→ EXERCISE REQUIREMENTS:
Would you write out the listing verbatim and skip every picture in it?

→ EXCERPTED RECORDS:

========

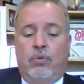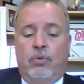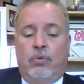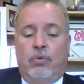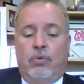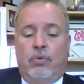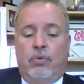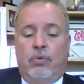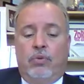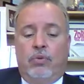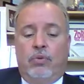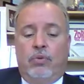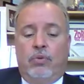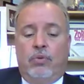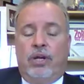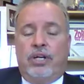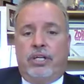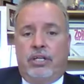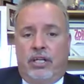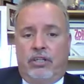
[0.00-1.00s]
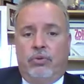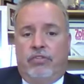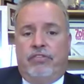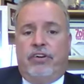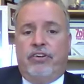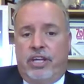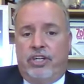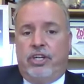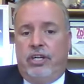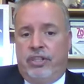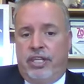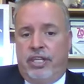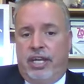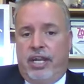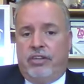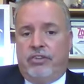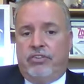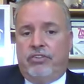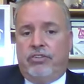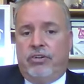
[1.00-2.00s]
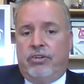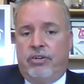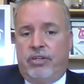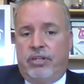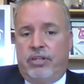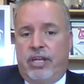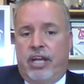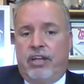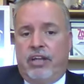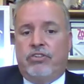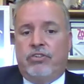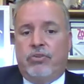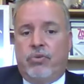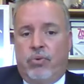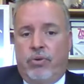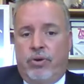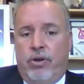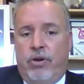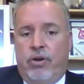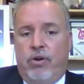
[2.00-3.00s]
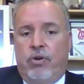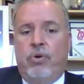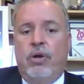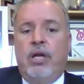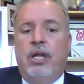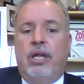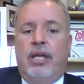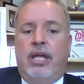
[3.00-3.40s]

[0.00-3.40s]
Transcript: Like, you can reverse engineer the answer yes or no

========

→ RESPONSE TO THE TASK:
[0.00-1.00s]
[1.00-2.00s]
[2.00-3.00s]
[3.00-3.40s]

[0.00-3.40s]
Transcript: Like, you can reverse engineer the answer yes or no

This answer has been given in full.